Per i vini si parla di abbinamento vino/piatto, si può fare lo stesso per l’olio?

Anche per l’olio. Ho pubblicato un libro, L’evoluzione dell’olio in cucina, e presto con il progetto Olio Officina (www.olioofficina.it) riserverò delle grandi sorprese.

 

Luigi, visto che in questo blog mi occupo  di insalate, che olio o che oli mi consigli di usare per le mie ricette?

E’ difficile dare delle indicazioni in poche battute. Possiamo utilizzare tutte e tre le intensità degli oli: leggeri, medi e intensi. Tutto dipende da quale materia prima utilizziamo per le insalate, dalla consistenza, dolcezza e presenza della nota amara. E poi, se le foglie di insalata non sono ben asciutte, anche un fruttato intenso perde la sua intensità; così pure se nelle insalate aggiungiamo dei latticini.

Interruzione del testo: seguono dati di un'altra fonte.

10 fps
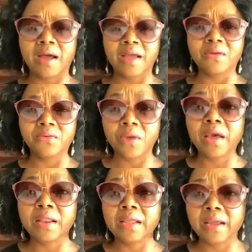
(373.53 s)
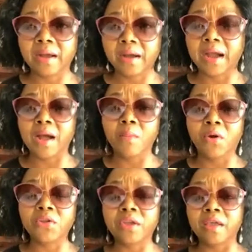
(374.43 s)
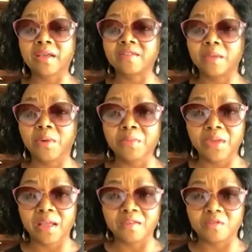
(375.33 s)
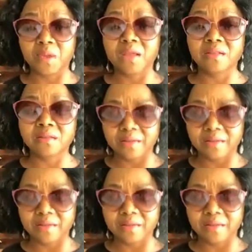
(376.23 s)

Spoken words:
I rarely come on here except I'm being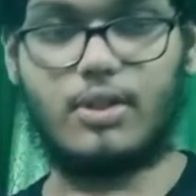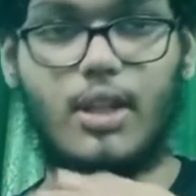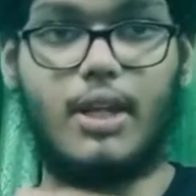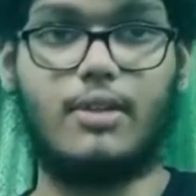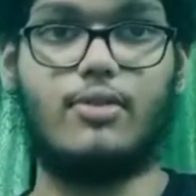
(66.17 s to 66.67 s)

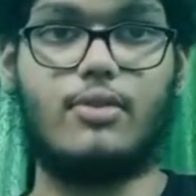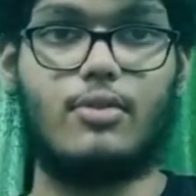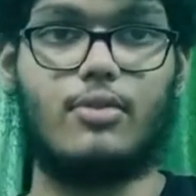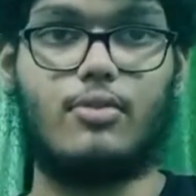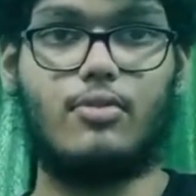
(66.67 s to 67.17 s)
nice,
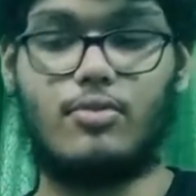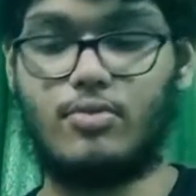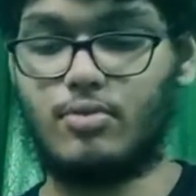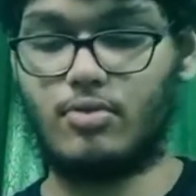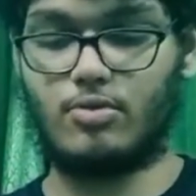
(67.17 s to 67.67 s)

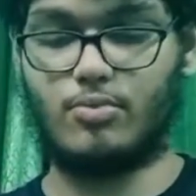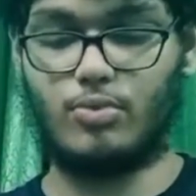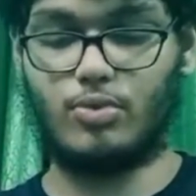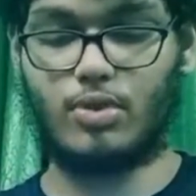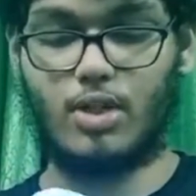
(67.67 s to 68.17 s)

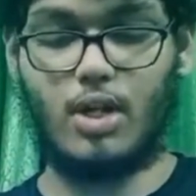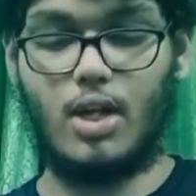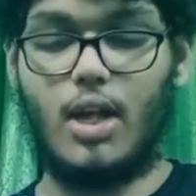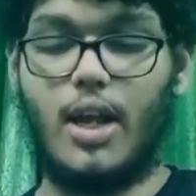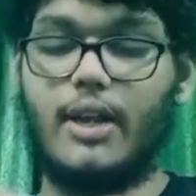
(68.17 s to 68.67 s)
smooth.
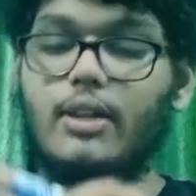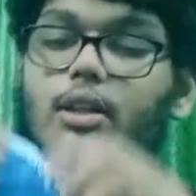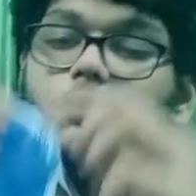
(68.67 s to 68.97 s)
And the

Ci sarebbe da scrivere il capitolo di un libro sugli abbinamenti oli-insalate.
(Tutte le foto di questa intervista sono state “catturate” sul sito olioofficina.it, grazie all’autore!).

 

Dopo questa lunga chiacchierata con l’oleologo, passiamo all’insalata del giorno

Insalata all’americana con  pomodori e uova

Per due persone

qualche foglia di lattuga (io ho usato la pesciatina portata con me dalla Toscana)
2  patate lesse (medie)
2  pomodori perini da insalata
un cuore di sedano
2  uova sode
qualche foglia di dragoncello
olio extravergine di oliva
aceto bianco
sale e pepe

Mondate l’insalata, lavatela, asciugatela bene (altrimenti  l’olio perde la sua intensità, come ha sottolineato l’oleologo!) e spezzettatela in un’insalatiera. Pelate le patate e tagliatele a pezzi non troppo grossi , poi lavate i pomodori e tagliateli a pezzi non troppo grossi, eliminando i semi. Lavate il sedano e tagliatelo a rondelle. Aggiungete i pomodori, le patate e il sedano all’insalata, insieme a qualche foglia di dragoncello (pulite con un panno umido). In una ciotolina sbattete energicamente con una forchetta 3 cucchiai di olio evo, uno di aceto, una presa di sale e pepe secondo il vostro gusto. Condite l’insalata con l’emulsione così ottenuta. Mescolate bene e, prima di servire, guarnite con le uova affettate o tagliate a spicchi.